For years, local businesses have been told that customer reviews sites like Yelp can make or break them, but is that still the case?

According to Scott Tzu of Orange Peel Investments, some local business owners are starting to doubt Yelp’s sway:

…many restaurant owners that we have spoken to over the last six months to a year have reiterated their lax attitude on Yelp reviews to us.

The potential anonymity of Yelp and its use as a punching bag for hated figures in the media has given owners and customers alike a healthy dose of skepticism when approaching reviews on any particular restaurant.

Tzu continues…

Formerly, Yelp was in a position of power because restaurants would pay it to be able to manage its page, and restaurateurs were extremely interested in the reviews they got and maintaining high ratings. Yelp was the go-to spot on the web to try and get a heads up on a dining establishment.

Now, customers share some of the same doubts that owners share…

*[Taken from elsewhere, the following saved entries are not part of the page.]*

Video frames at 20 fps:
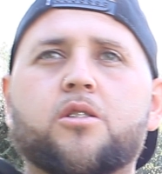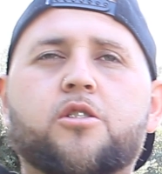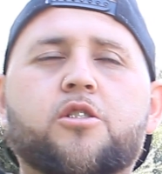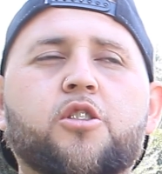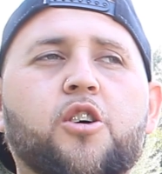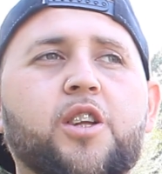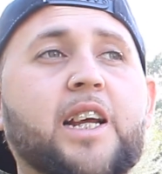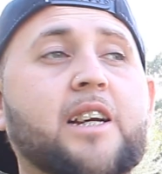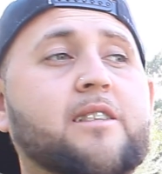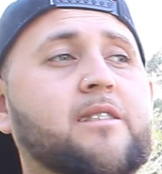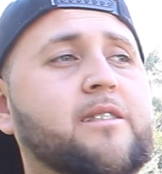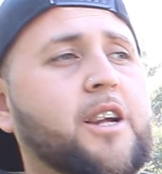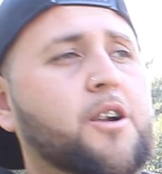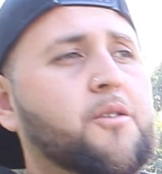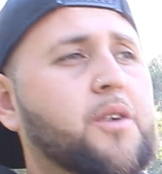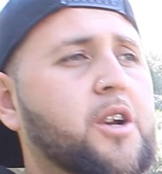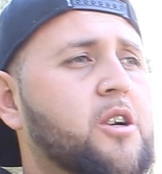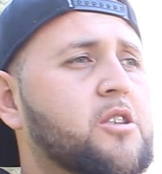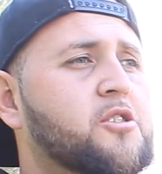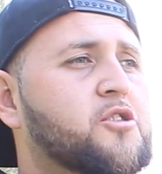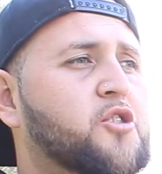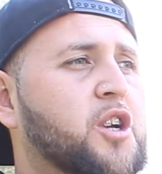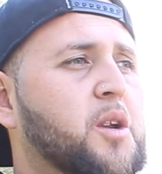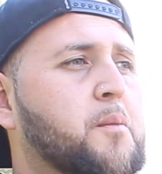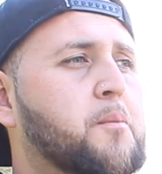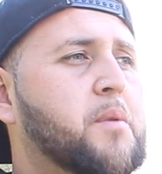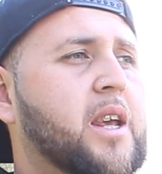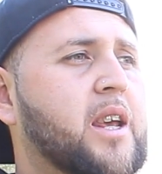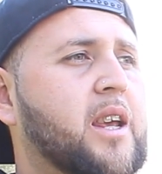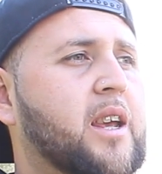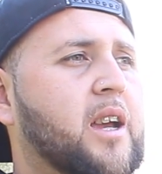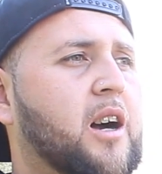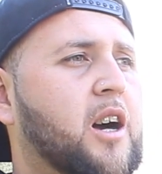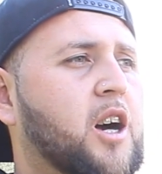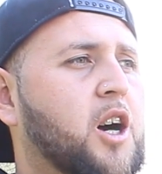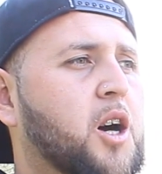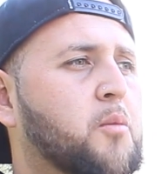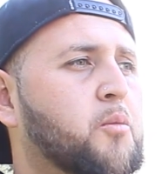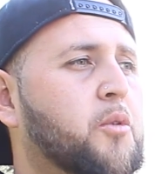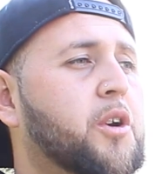So the exterior is going to be,
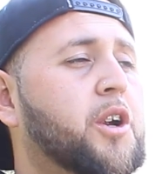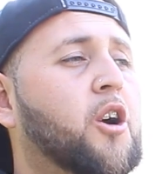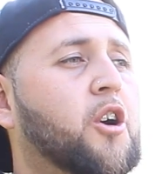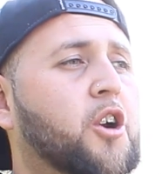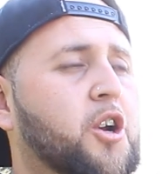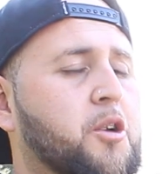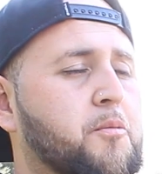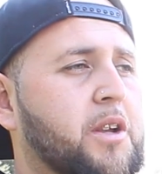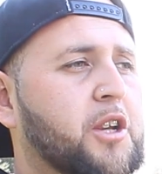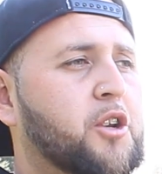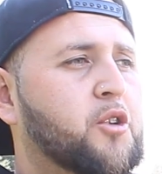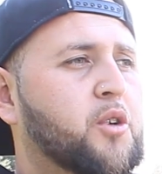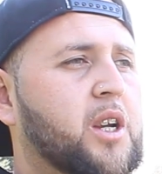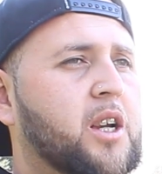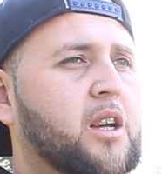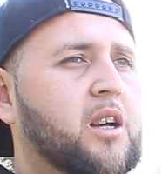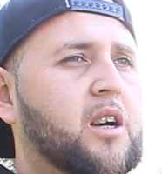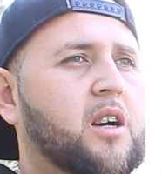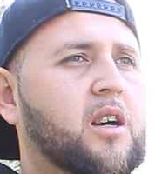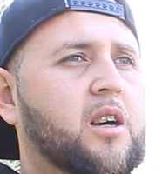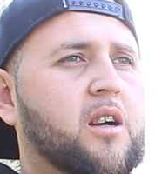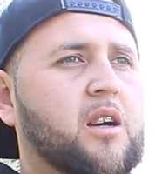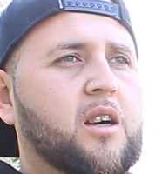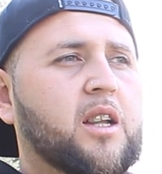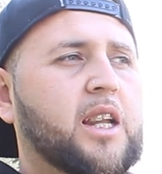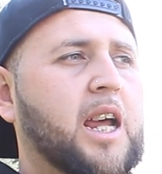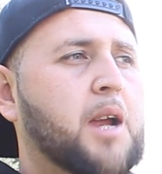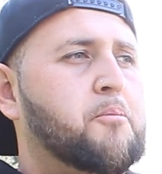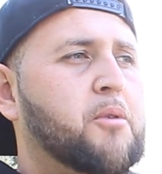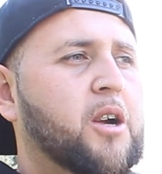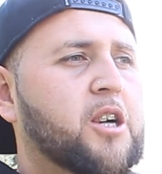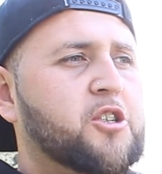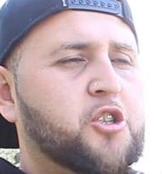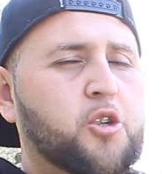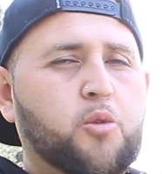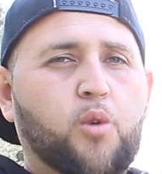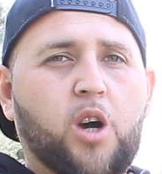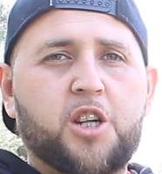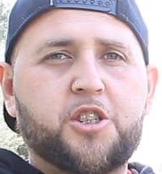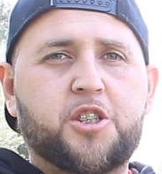we are going to be doing a light
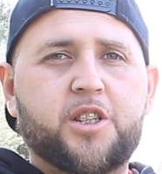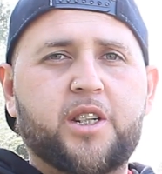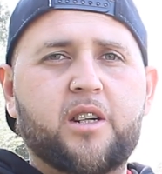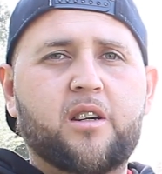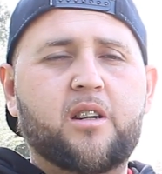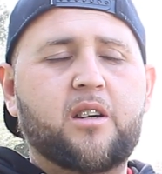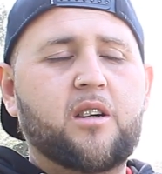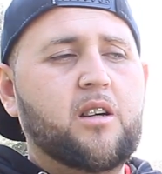pressure washing,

As the market matures, consumer behaviors change

While some data supports Tzu’s argument that “Yelp is beyond its prime years already,” that might be due to growing competition in the space from other players, including Google, Facebook and TripAdvisor.

On the whole, more consumers are now turning to online reviews more than ever before.

But their behavior is also changing. According to BrightLocal’s 2015 Local Consumer Review Survey, “Consumers appear to be forming an opinion faster now than ever before.”

40% of consumers will trust a local business after reading just one to three reviews, and 90% of consumers are ready to make a decision after reading 10 positive reviews.

At the same time, consumers are becoming a tad more skeptical. The vast majority are willing to trust online reviews as much as a personal recommendation, but only if the reviews are thought to be authentic.

This increased skepticism is not surprising given the rise of fake reviews.

Strength in numbers

Also not surprising is the fact that consumers rely more heavily on star ratings than they do on specific reviews. The implication for businesses: unreasonable reviews from disgruntled customers probably don’t require the legal calvary.

As long as a business is maintaining good ratings on the whole, consumers are probably going to ignore the review by the person who gave a one-star rating because a restaurant didn’t provide free bread.

Some businesses are even having fun with complaints, incorporating them into marketing campaigns, menus and the like.

Put simply, now that online reviews are ubiquitous, the name of the game for most local businesses is to encourage more positive online feedback and gain a critical mass of reviews (and ratings) so that the negative reviews are just noise.